In full and word for word, copy the listing; no pictures belong in the copy.

Supplied data
_ _ _ _ _ _ _

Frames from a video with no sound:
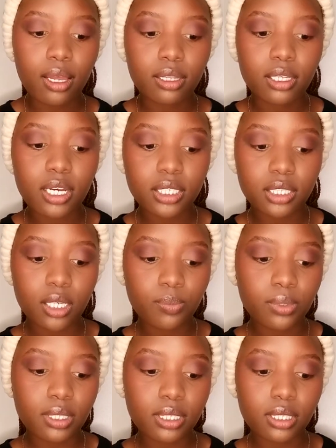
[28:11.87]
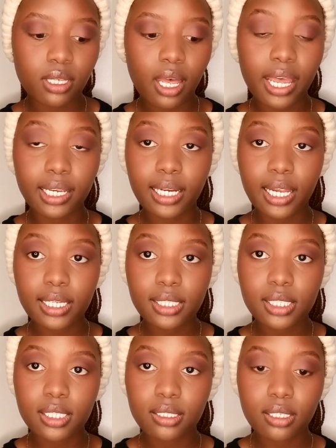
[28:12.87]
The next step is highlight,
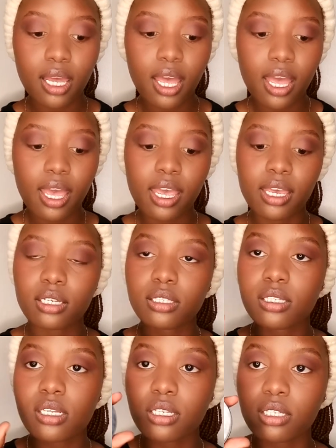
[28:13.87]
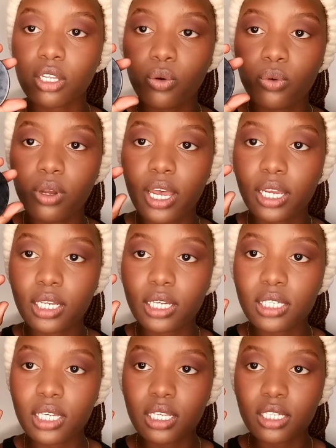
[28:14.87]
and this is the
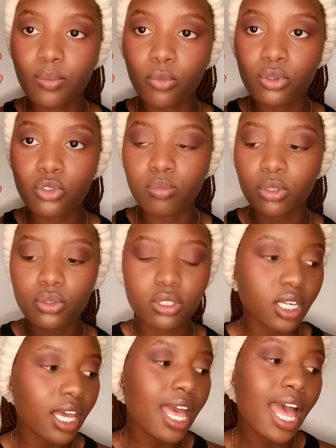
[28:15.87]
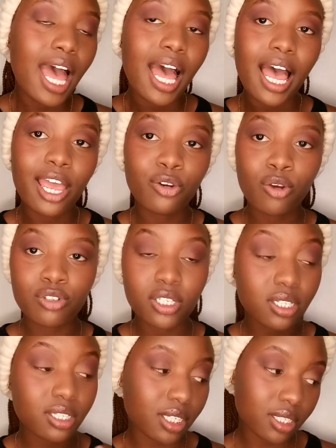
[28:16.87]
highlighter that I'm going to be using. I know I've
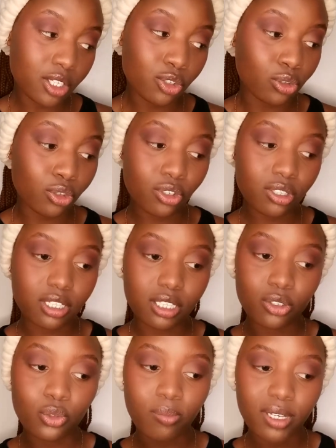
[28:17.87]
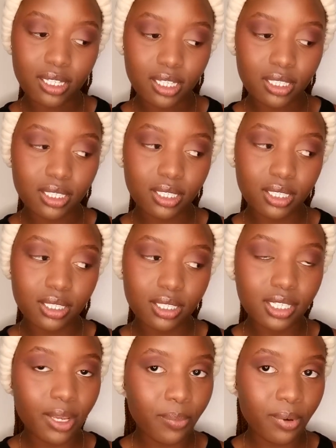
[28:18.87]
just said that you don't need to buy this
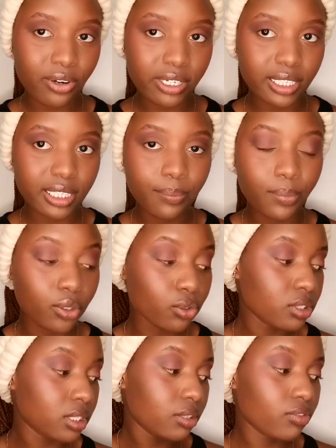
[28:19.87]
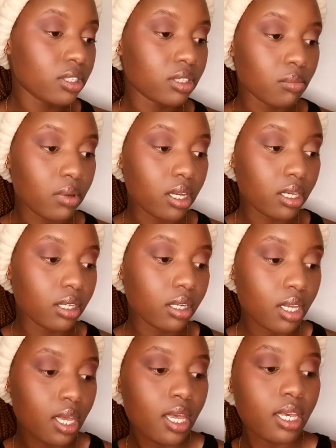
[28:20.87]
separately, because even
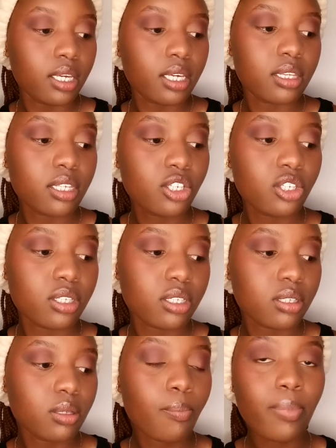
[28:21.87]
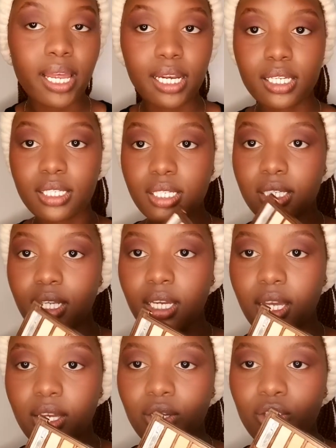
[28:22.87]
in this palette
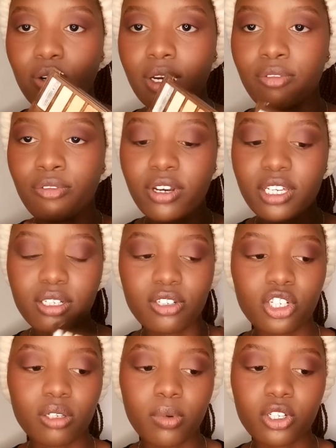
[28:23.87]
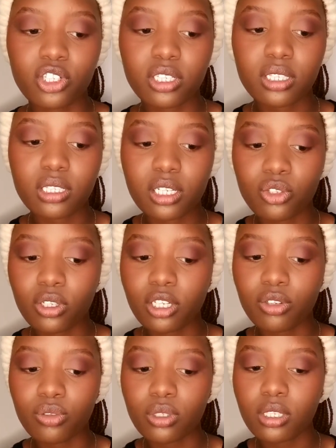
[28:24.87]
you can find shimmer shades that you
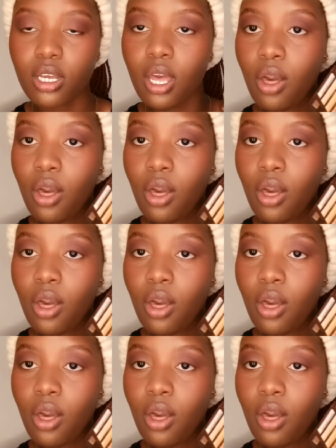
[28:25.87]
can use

_ _ _ _ _ _ _

Written response
Frames from a video with no sound:
[28:11.87]
[28:12.87]
The next step is highlight,
[28:13.87]
[28:14.87]
and this is the
[28:15.87]
[28:16.87]
highlighter that I'm going to be using. I know I've
[28:17.87]
[28:18.87]
just said that you don't need to buy this
[28:19.87]
[28:20.87]
separately, because even
[28:21.87]
[28:22.87]
in this palette
[28:23.87]
[28:24.87]
you can find shimmer shades that you
[28:25.87]
can use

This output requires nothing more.